## Task goal:
Could you retype the records below exactly as they appear, skipping any pictures?

━━ Given entries

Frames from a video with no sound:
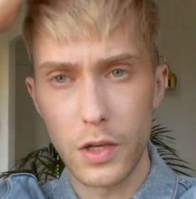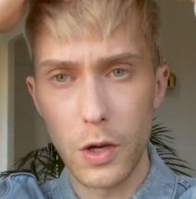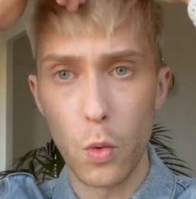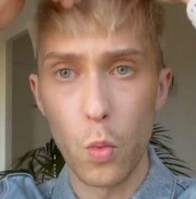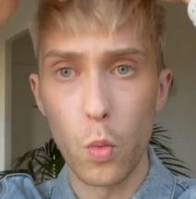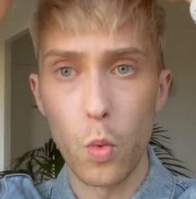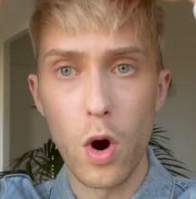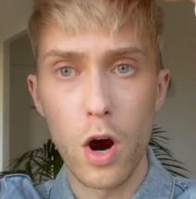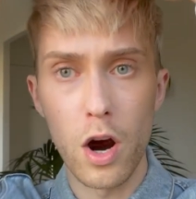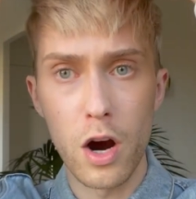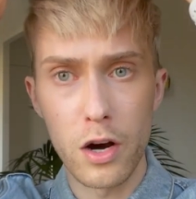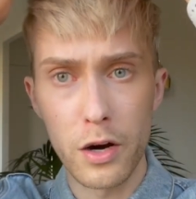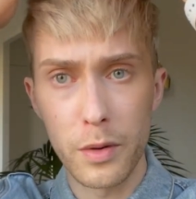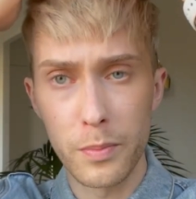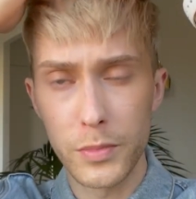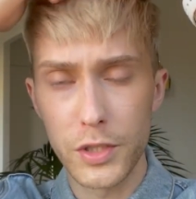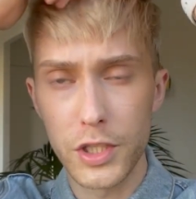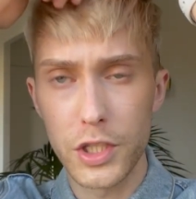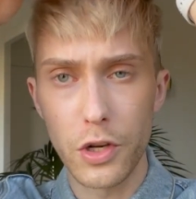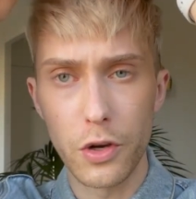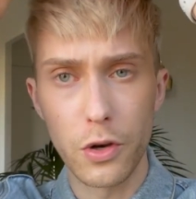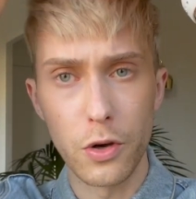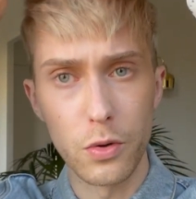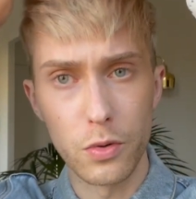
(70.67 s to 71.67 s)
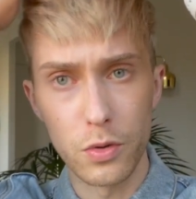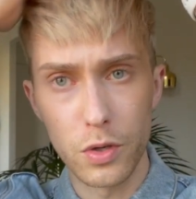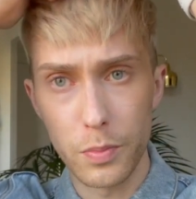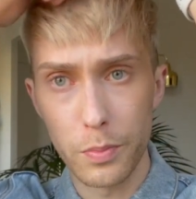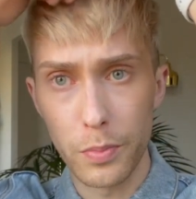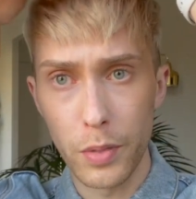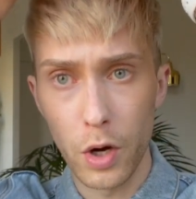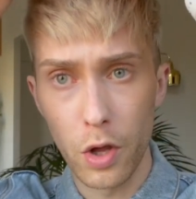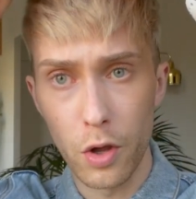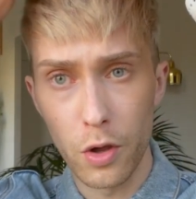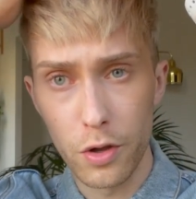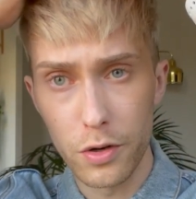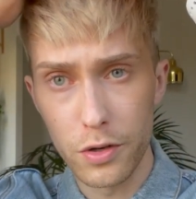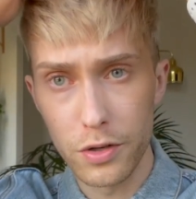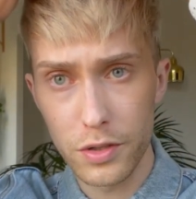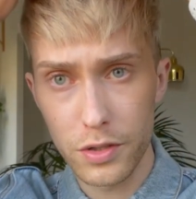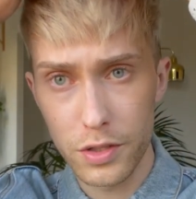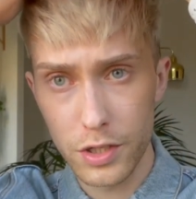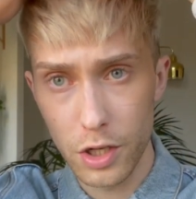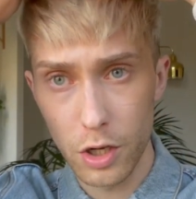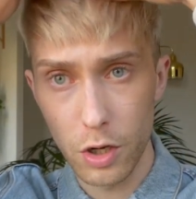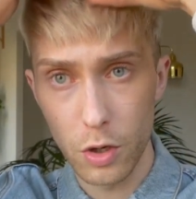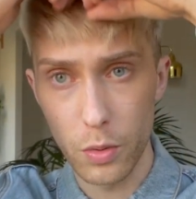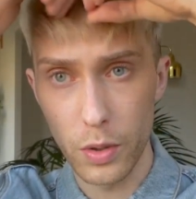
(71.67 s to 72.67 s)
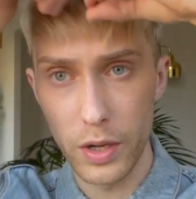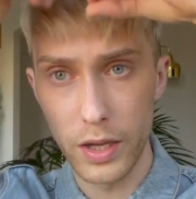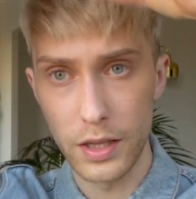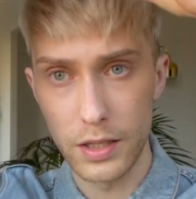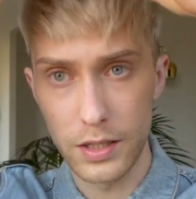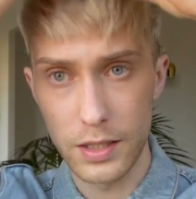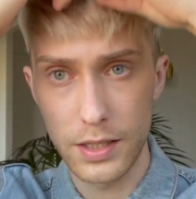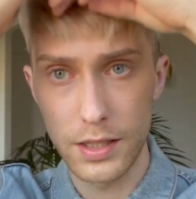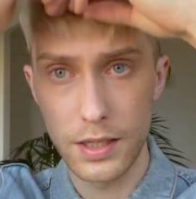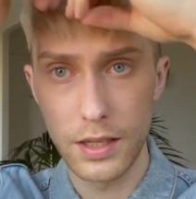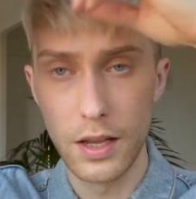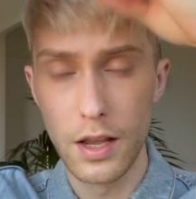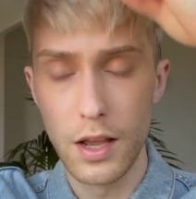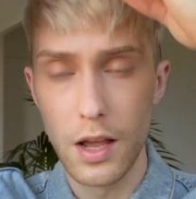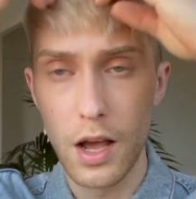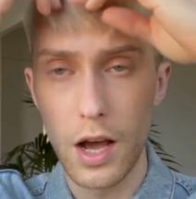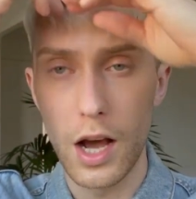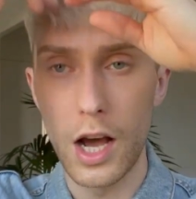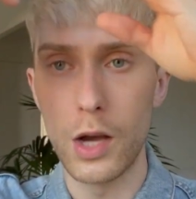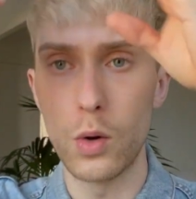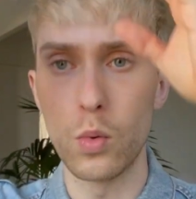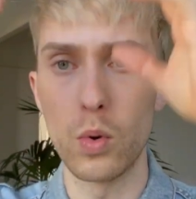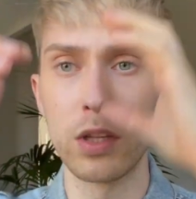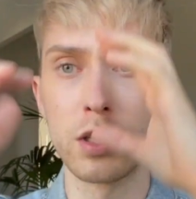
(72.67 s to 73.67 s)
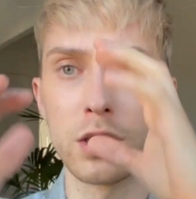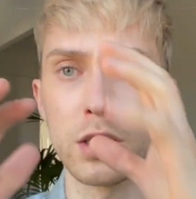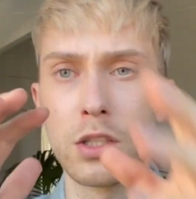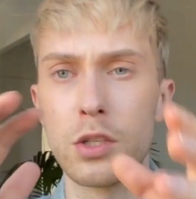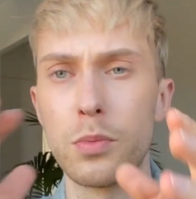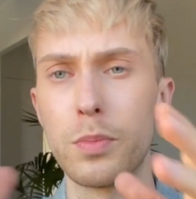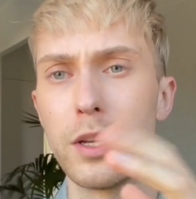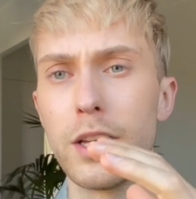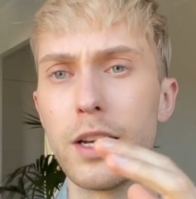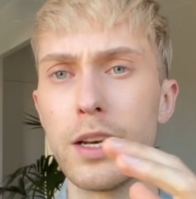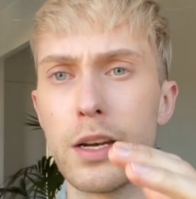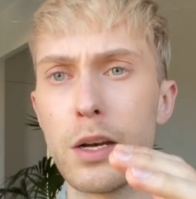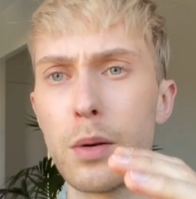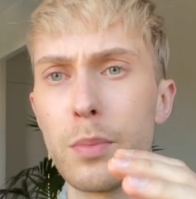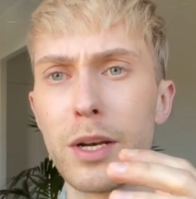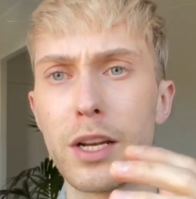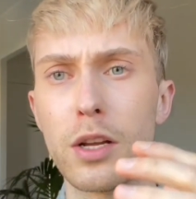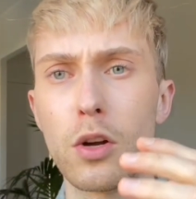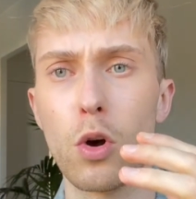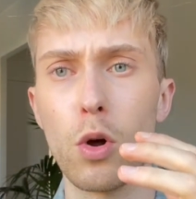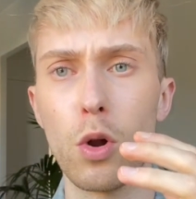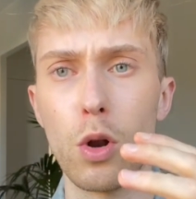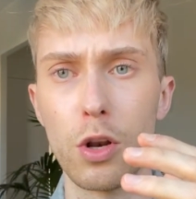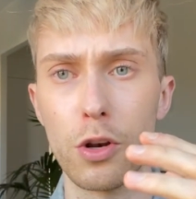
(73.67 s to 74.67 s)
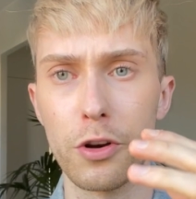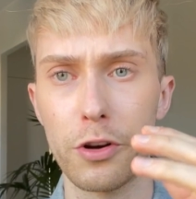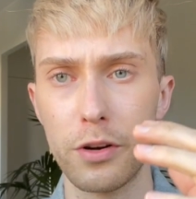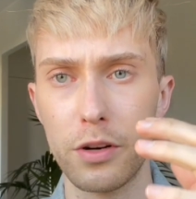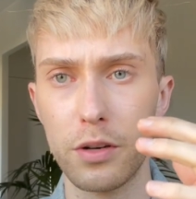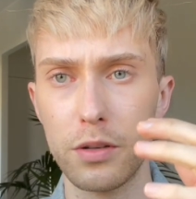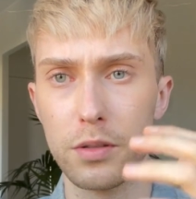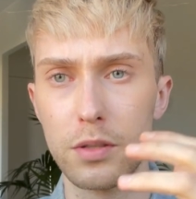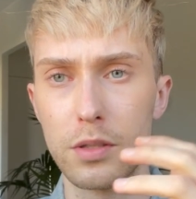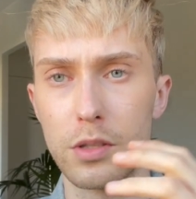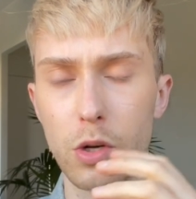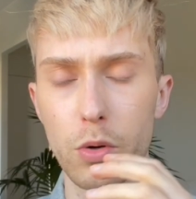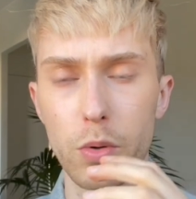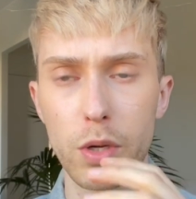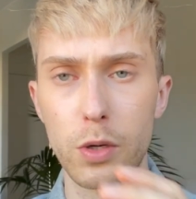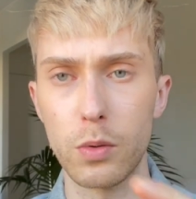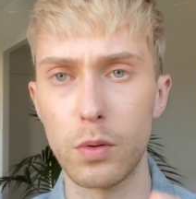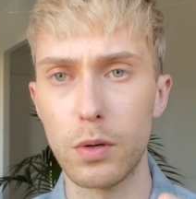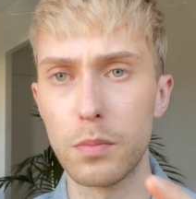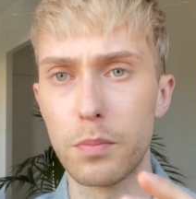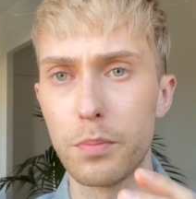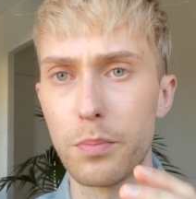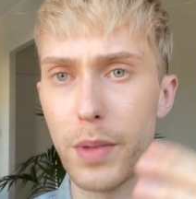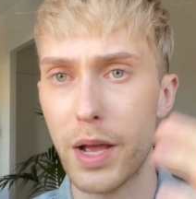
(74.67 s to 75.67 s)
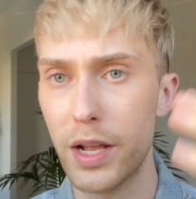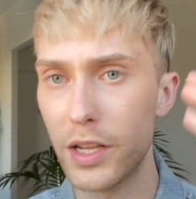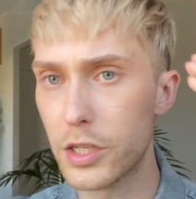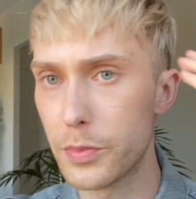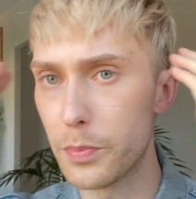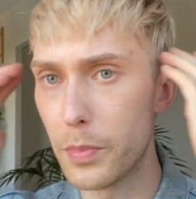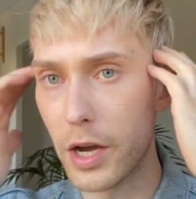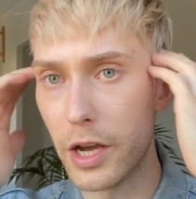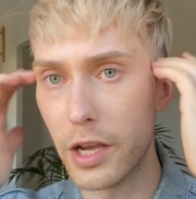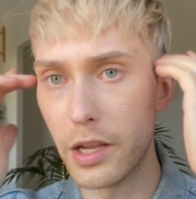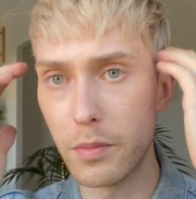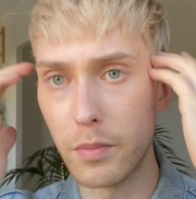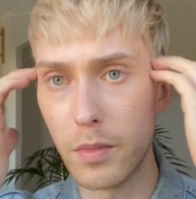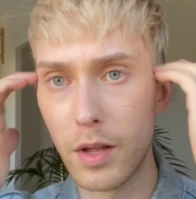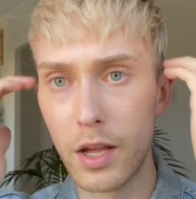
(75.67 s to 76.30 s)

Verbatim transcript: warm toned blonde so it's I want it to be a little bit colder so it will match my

━━━━

## Exercise result:
Frames from a video with no sound:
(70.67 s to 71.67 s)
(71.67 s to 72.67 s)
(72.67 s to 73.67 s)
(73.67 s to 74.67 s)
(74.67 s to 75.67 s)
(75.67 s to 76.30 s)

Verbatim transcript: warm toned blonde so it's I want it to be a little bit colder so it will match my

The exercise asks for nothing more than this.